Describing the search text
Click the Character String tab in the Properties dialog box to describe the corresponding object. To open the Properties dialog box, right-click the element in the FlexiLayout tree and select Properties… from the shortcut menu.Show Properties dialog box, Character String tab
Show Properties dialog box, Character String tab

Describing search text by means of a regular expression
A regular expression defines possible combinations of characters. If you use a regular expression, the hypothesis must meets its conditions. This method is usually used on good quality documents which are recognized without errors. To enter a regular expression, select the Regular expression option and enter the expression in the field next to it. You can also click theRegular expression alphabet
Regular expression alphabet
Name in the list | Symbol in the field | Example |
Any character | * | “k”*“t” – allows ‘kit’, ‘kat’, etc. |
Letter | C | C”at” – allows cat, bat, Rat, mat, etc. |
Upper case letter | A | A”at” – allows Cat, Bat, Rat, Mat, etc.. |
Lower case letter | a | a”at” – allows car, bat, rat, mat, etc. |
Letter or digit | Х | X – allows any single letter or digit. |
Digit | N | N”th” allows 5th, 4th, 6th, etc. |
String | "" | "cat” |
Or | | | “dr”(“i”|“u”)“nk” – allows “drink” or “drunk”. |
Character from the set | [] | [hm]“at” – allows ‘hat’ or ‘mat’. |
Character not from the set | [^] | [^b]“at” – allows ‘cat’, ‘mat’, ‘rat’, but does not allow bat. |
Any number of repeats (applies to the expression or sub-expression to the left) | {-} | [AB74]{-} – allows any combination of A, B, 7, 4 of any length. |
Number of repeats is n | {n} | N{2}“th” allows 25th, 84th, 11th, etc. |
n to m repeats | {n-m} | N{1-3}“th” allows 5th, 84th, 111th, etc. |
0 to n repeats | {-n} | N{-2}“th” allows th, 84th, 4th, etc. |
n or more repeats | {n-} | N{2-}“th” allows 25th, 834th, 311th, 34576th, etc. |
Subexpression | () |
Describing search text by means of an alphabet
An alphabet lists characters that may occur in the search text. This methods is used whenever the character string cannot be described by means of a regular expression or there are too many errors in the recognized text as a result of poor image quality. You can specify several alphabets for a Character String element. If the format of the text is unknown, no alphabets are specified. In this case the program will consider all possible characters when looking for the object corresponding to the element. To describe search text by means of an alphabet:- Select a hypotheses generation mode. To use the characters in the search area to generate all the possible hypotheses, including intersecting and embedded hypotheses, select Allow embedded hypotheses. To generate hypotheses of maximum length, clear Allow embedded hypotheses.

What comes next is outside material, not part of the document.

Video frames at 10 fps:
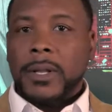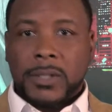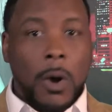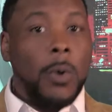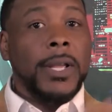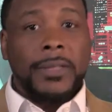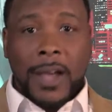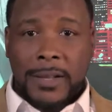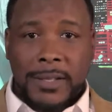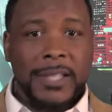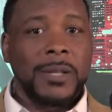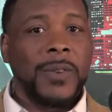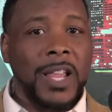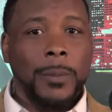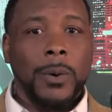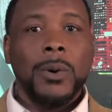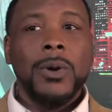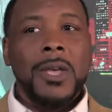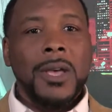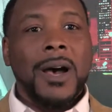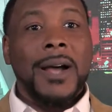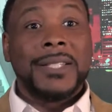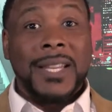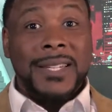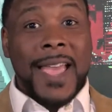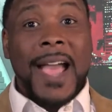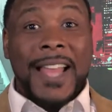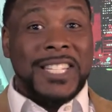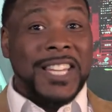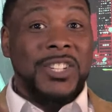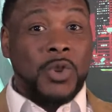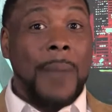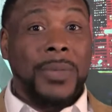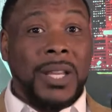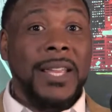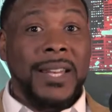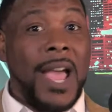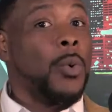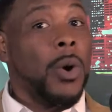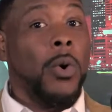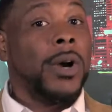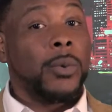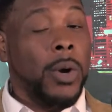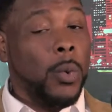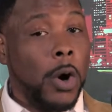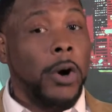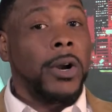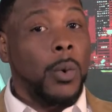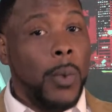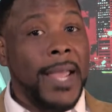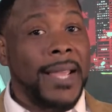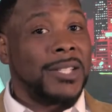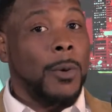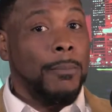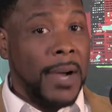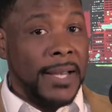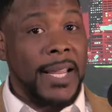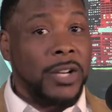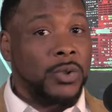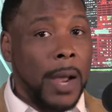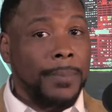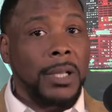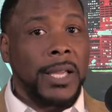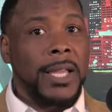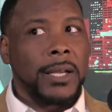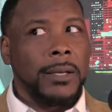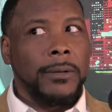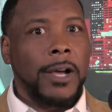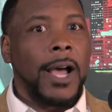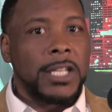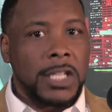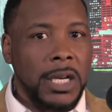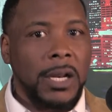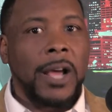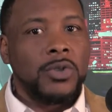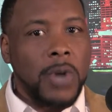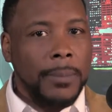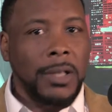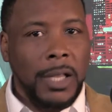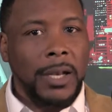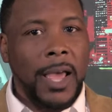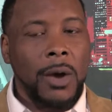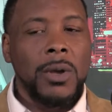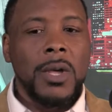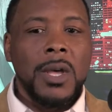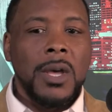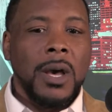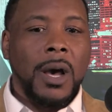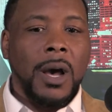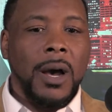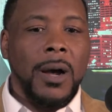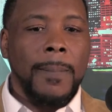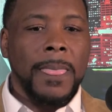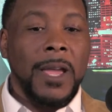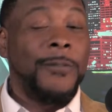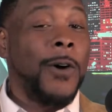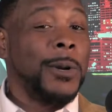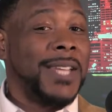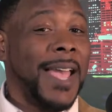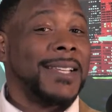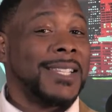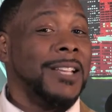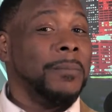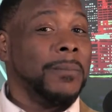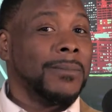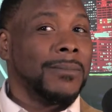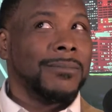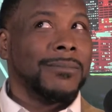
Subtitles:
it's only 1,000 seats available. Today, I just dropped the link now. We were going to wait until Monday to drop the link. I cheated. I dropped the link now. If our tech team,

- Create one or more alphabets.
- Click Add… 2. In the Add New Alphabet dialog box, select the required code page from the Code page list, 3. In the Character map, select the characters which occur in the search text. The selected characters and their number are displayed in the Selected on screen/selected in all field. 4. In the Percentage of alphabet characters field, specify the required percentage of alphabet characters in the search text.
- In the Percentage of non-alphabet characters field, specify the allowed percentage of characters which do not belong to any of the alphabets.
- Select Whole words only if you wish to find whole words only.
- Use the Detect words by interword space option to specify how lines should be divided into words. Disable this option to detect words automatically. Enabling this option will divide a line into words whenever the space between neighboring characters is greater than or equal to the value entered in Min interword space.
Note. In the case of automatic word detection, word ends are detected based on spaces or other symbols that separate words (e.g. ” , ”, ” ; ”, ” / ”, ” ? ” - the exact set of symbols depends on the selected pre-recognition language), or based on other attributes. To make sure that the program correctly divides lines into words, review the text objects on the test images (View → Images → Objects → Recognized Words). - In the Word count fields, specify the number of words in the character string. The number of words is specified by means of a fuzzy interval. The default interval is {-1,-1,INF,INF} (i.e. the program looks for hypotheses containing any number of words).
- In the Max space length field, specify the maximum length of the space inside the object. Measured in the user-defined units of measurement. You can estimates the length of the space by looking at the coordinates of the neighboring objects. Rest the mouse cursor on a neighboring objects to display its coordinates in the status bar. When looking for a text, characters will be added to the character string until the distance between neighboring elements exceeds Max space length.
- In the Character count field, specify the length of the character string (i.e. the number of characters in the string). The number of characters is specified by means of a fuzzy interval and assesses the quality of the hypothesis based on its length.
Use the
button to specify fuzzy intervals in a separate window that visualizes fuzzy intervals for your convenience.